Former Fox News host Gretchen Carlson writes in The Guardian with women's rights champion Julie Roginsky that while President Donald Trump was a close friend of deceased convicted sex trafficker Jeffrey Epstein, he wasn't his most powerful ally.
Carlson's 2016 sexual harassment lawsuit against former Fox News Chairman and CEO Roger Ailes became a pivotal moment in the global #MeToo movement and led to landmark legislative changes.
Along with Roginsky, Carlson in 2022 helped pass The Ending Forced Arbitration for Sexual Assault and Sexual Harassment Act, which ensures that survivors can bring their claims to court rather than being sent into the secret chamber of forced arbitration, and The Speak Out Act, which limits the use of NDAs that silence survivors before misconduct even occurs.
"Focusing on the lurid details of his life and eventual death obscures the far more unsettling truth his case lays bare. Epstein’s story is not really about one man’s depravity. It is about a system – legal, cultural, and institutional – engineered to protect the powerful through silence," they write.
And while Trump and his associates have pushed to evade and cover up any of these lurid details, they have exposed the real enemy in the story, they note.
"His crimes thrived not because they were hidden, but because the people who knew were coerced, encouraged, or more than willing to shut up," they write. "Silence was not incidental to Epstein’s success. It was central to it. And in this, he was hardly unique."
The most revealing document in the entire Epstein saga, they write, is "the non-prosecution agreement the Department of Justice quietly signed in 2007, shielding Epstein from federal charges and insulating unnamed 'co-conspirators'."
"The girls he had abused – minors the government was legally obligated to inform – were kept in the dark. The message was unmistakable: protecting powerful men mattered more than honoring the voices of the girls they harmed," they write.
And while Congress has forced Trump's hand in the scandal to reveal all files related to Epstein, the writers are dubious of this.
"The Department of Justice has not committed to full disclosure. After everything we have learned in the nearly two decades since Epstein pleaded guilty to sex with a minor, the culture of silence is so powerful that it is unclear when, or even if, his survivors will ever truly receive justice," they note.
Silence, they write, was a pervasive ally of Epstein's throughout his life and now in his death.
"Consider how many adults crossed paths with Epstein’s operation – staff, business associates, social friends, lawyers, financial managers. Many surely suspected what was happening and some certainly knew," they note.

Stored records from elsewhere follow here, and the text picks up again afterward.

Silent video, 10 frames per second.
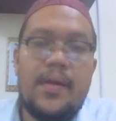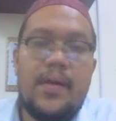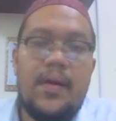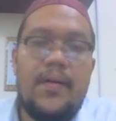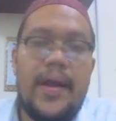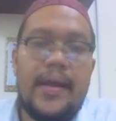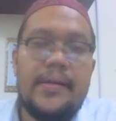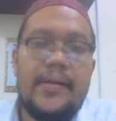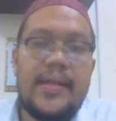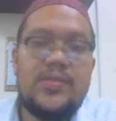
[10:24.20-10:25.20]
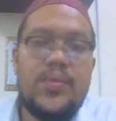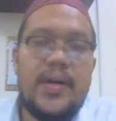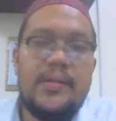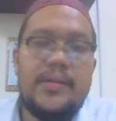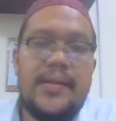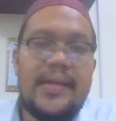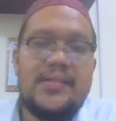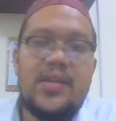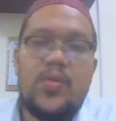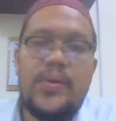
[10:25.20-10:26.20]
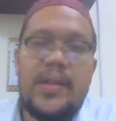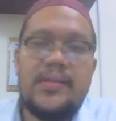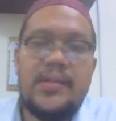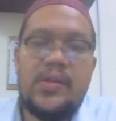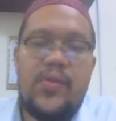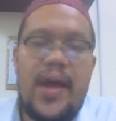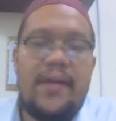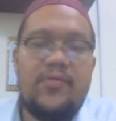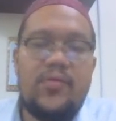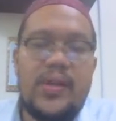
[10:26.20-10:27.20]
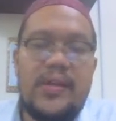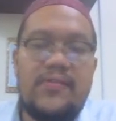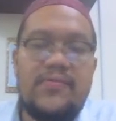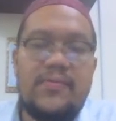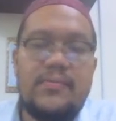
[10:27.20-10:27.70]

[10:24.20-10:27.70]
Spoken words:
All right, the next documentation that you have to give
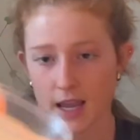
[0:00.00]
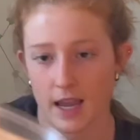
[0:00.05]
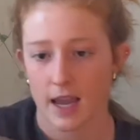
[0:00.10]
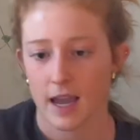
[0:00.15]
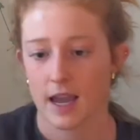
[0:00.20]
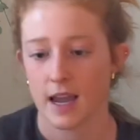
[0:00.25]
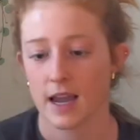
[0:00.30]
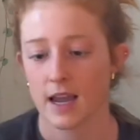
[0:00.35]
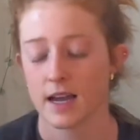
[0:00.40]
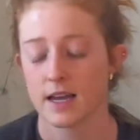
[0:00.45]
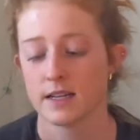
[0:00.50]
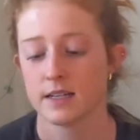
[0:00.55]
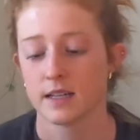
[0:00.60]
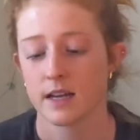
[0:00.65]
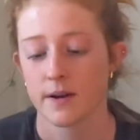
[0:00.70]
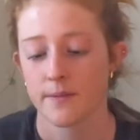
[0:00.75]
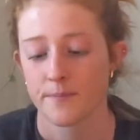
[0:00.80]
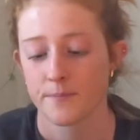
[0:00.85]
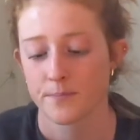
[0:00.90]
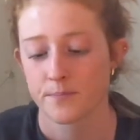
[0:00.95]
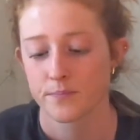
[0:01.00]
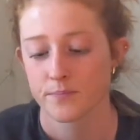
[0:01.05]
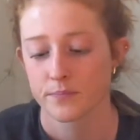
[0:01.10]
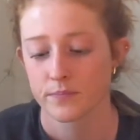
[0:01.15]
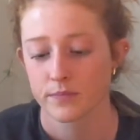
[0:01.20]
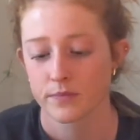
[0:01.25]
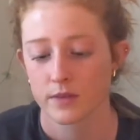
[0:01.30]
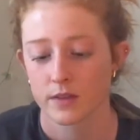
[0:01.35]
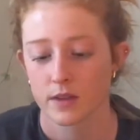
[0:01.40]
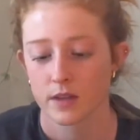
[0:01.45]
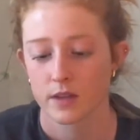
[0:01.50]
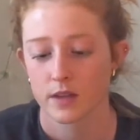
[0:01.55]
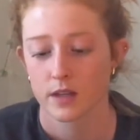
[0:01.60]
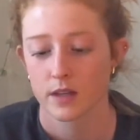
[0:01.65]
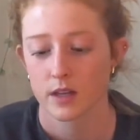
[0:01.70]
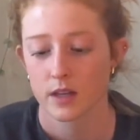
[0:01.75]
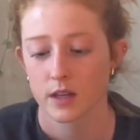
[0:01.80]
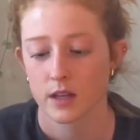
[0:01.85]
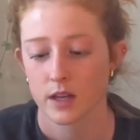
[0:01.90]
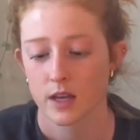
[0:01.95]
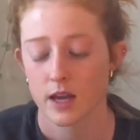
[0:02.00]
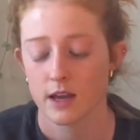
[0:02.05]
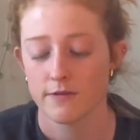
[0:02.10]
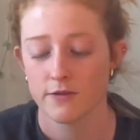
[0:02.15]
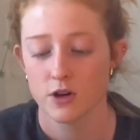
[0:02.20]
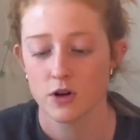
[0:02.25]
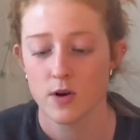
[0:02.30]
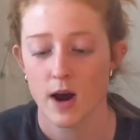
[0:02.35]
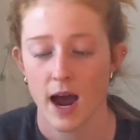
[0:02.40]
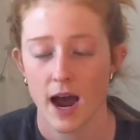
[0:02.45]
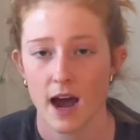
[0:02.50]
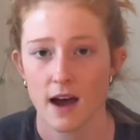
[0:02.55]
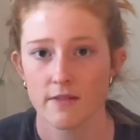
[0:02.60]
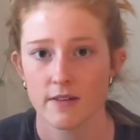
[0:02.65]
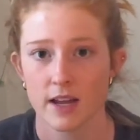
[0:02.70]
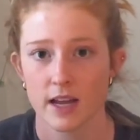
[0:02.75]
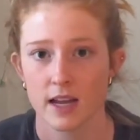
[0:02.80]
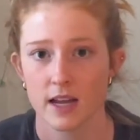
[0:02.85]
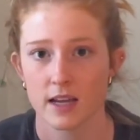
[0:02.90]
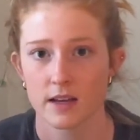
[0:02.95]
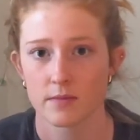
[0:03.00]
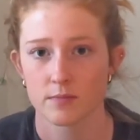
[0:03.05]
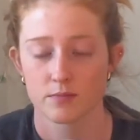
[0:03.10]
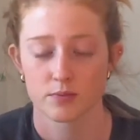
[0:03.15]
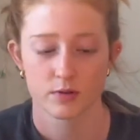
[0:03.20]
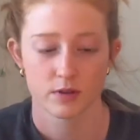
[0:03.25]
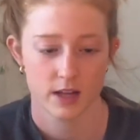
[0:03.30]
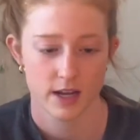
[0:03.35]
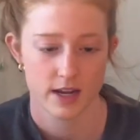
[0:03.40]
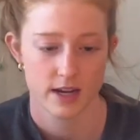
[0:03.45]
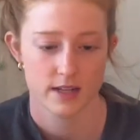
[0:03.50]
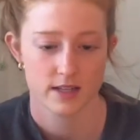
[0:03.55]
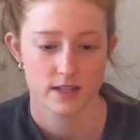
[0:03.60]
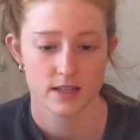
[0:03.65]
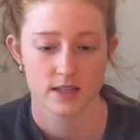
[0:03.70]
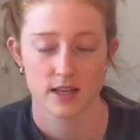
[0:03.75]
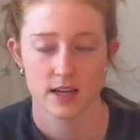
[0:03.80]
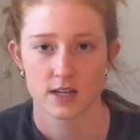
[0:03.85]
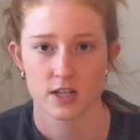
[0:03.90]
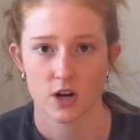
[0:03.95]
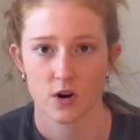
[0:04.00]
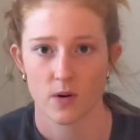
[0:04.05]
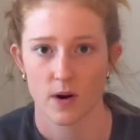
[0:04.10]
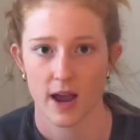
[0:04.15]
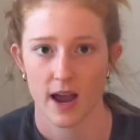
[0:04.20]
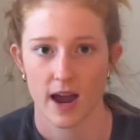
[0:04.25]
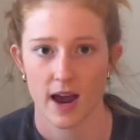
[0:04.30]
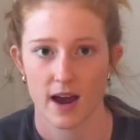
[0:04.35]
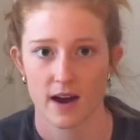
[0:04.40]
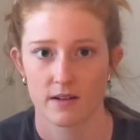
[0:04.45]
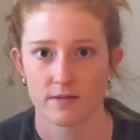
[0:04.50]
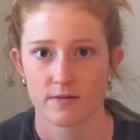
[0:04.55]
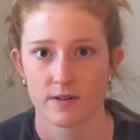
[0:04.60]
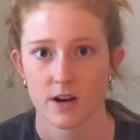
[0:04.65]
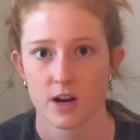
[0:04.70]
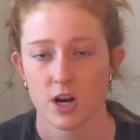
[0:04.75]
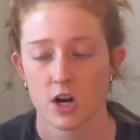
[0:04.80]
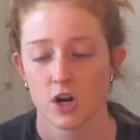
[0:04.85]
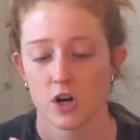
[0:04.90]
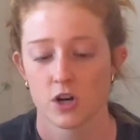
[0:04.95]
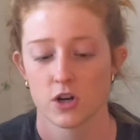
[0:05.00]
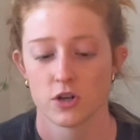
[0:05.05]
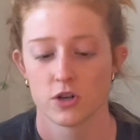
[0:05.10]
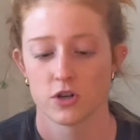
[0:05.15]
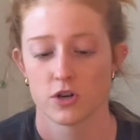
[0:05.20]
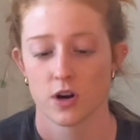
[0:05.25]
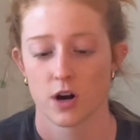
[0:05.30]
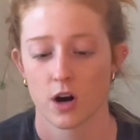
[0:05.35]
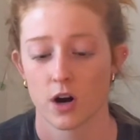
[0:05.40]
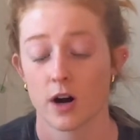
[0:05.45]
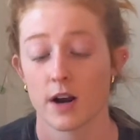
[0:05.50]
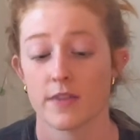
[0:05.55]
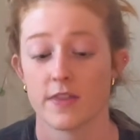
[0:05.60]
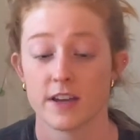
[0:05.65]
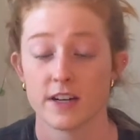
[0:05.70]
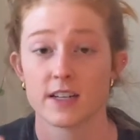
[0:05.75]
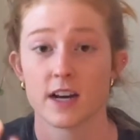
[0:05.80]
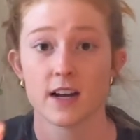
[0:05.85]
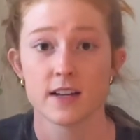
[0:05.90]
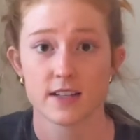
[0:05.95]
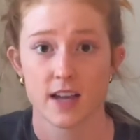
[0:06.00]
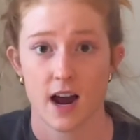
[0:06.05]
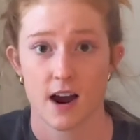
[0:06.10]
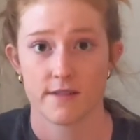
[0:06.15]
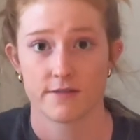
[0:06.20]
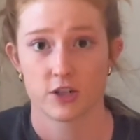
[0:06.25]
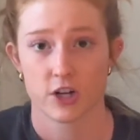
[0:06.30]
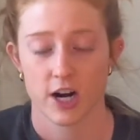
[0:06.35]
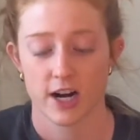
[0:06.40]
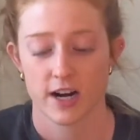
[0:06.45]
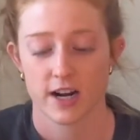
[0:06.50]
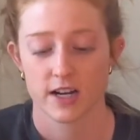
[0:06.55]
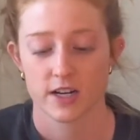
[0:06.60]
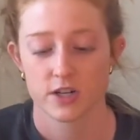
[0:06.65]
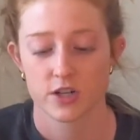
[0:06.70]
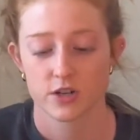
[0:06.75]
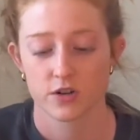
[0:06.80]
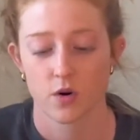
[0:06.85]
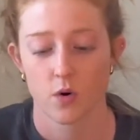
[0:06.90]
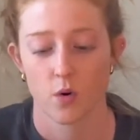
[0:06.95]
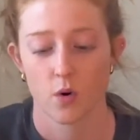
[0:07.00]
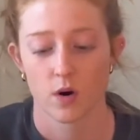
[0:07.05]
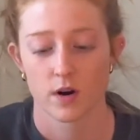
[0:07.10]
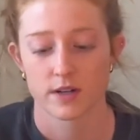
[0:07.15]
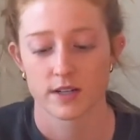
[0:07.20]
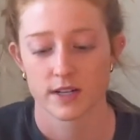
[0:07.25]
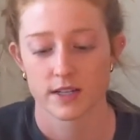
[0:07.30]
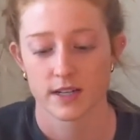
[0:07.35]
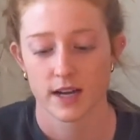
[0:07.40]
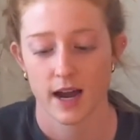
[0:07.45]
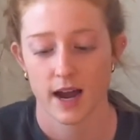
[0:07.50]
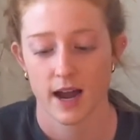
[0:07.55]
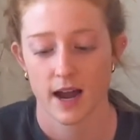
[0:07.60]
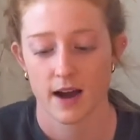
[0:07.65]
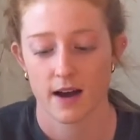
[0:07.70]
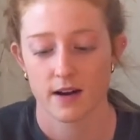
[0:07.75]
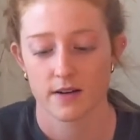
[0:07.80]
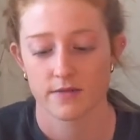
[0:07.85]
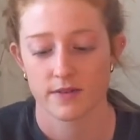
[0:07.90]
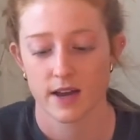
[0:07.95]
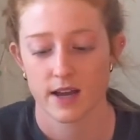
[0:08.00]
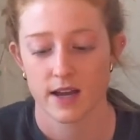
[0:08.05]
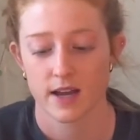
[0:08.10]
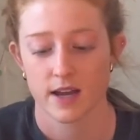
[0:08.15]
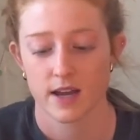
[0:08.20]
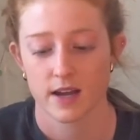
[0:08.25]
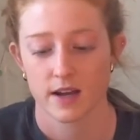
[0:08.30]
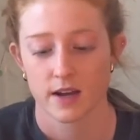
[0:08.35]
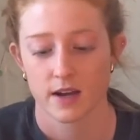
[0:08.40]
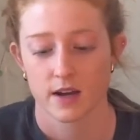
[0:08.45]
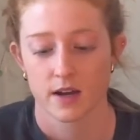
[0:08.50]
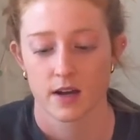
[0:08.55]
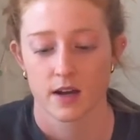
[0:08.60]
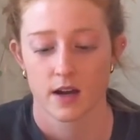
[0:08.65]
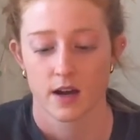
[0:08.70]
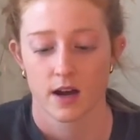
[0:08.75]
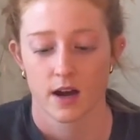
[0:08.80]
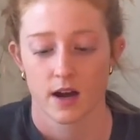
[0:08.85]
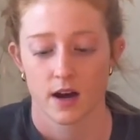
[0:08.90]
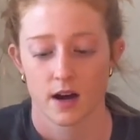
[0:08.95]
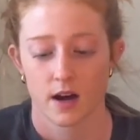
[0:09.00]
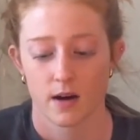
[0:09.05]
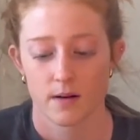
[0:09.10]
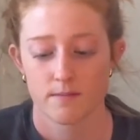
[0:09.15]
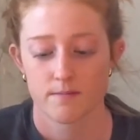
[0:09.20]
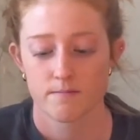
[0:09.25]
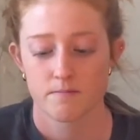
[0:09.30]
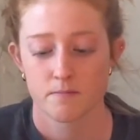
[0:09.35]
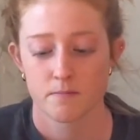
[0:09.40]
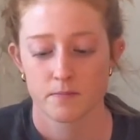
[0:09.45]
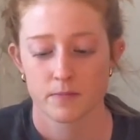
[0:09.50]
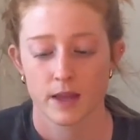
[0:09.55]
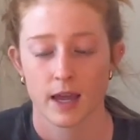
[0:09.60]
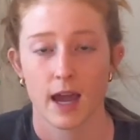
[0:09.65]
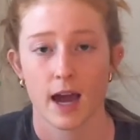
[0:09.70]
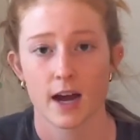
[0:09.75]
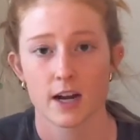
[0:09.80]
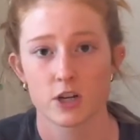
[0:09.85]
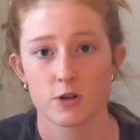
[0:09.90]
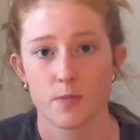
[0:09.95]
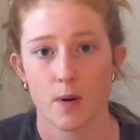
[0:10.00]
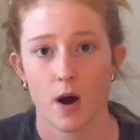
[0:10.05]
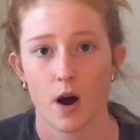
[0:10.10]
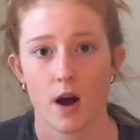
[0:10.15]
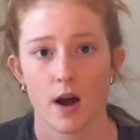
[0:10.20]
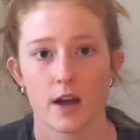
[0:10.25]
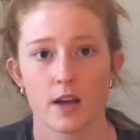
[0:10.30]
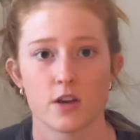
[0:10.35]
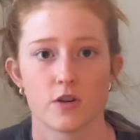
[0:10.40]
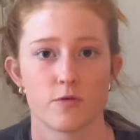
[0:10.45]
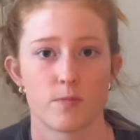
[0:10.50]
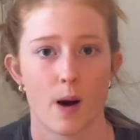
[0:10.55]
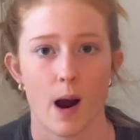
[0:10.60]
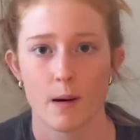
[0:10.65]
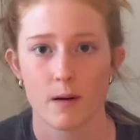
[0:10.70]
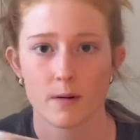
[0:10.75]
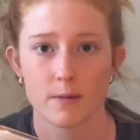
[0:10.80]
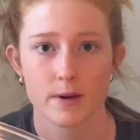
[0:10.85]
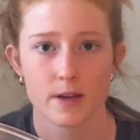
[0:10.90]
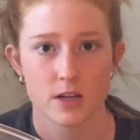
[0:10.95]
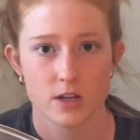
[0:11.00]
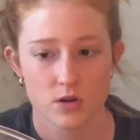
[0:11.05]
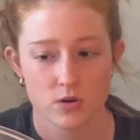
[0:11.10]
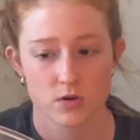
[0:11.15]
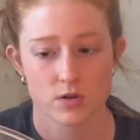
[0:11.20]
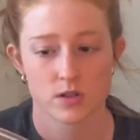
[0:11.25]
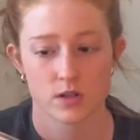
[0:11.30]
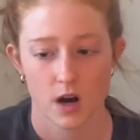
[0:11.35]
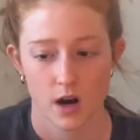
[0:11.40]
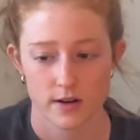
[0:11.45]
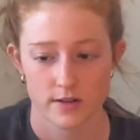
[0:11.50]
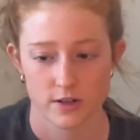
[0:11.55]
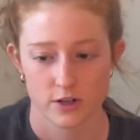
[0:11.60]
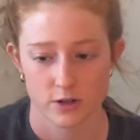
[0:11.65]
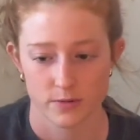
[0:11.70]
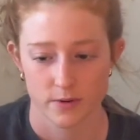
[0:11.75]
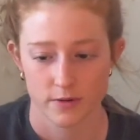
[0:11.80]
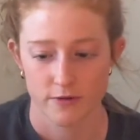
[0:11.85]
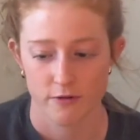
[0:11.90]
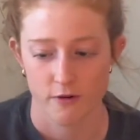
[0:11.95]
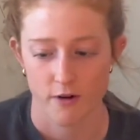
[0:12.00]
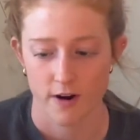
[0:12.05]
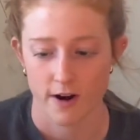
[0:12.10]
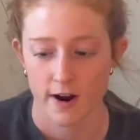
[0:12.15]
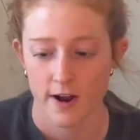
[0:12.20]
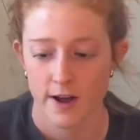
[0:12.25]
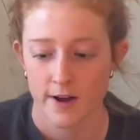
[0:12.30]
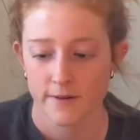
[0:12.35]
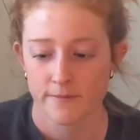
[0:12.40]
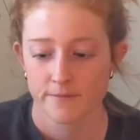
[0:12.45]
And if you have plants that don't have, or that does have drainage or doesn't have a catch pot, you'll probably use saucers before.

"But secrecy functions as a kind of social gravity: if everyone stays quiet, no one stands out. Epstein didn’t need to silence every person he encountered. The architecture around him did much of that work for him," they add.
The Epstein case, the writers note, "is not an anomaly but a magnifying glass. It shows us how private power, institutional incentives, and legal structures align to smother survivors’ voices long before a journalist or prosecutor ever gets involved."
"But we should not rely on exposés and avoidable tragedies to break silence. The cost of that approach is too high, and the damage to survivors too enduring," they add.
Laws need to be rewritten and the culture changed if society is to prevent another Epstein scandal, they note.
"All survivors deserve more than whispered sympathy. The real scandal was never Epstein alone. It was the silence that allowed him to get away with his crimes for so long and that still allows his co-conspirators to get away with them years later," they conclude.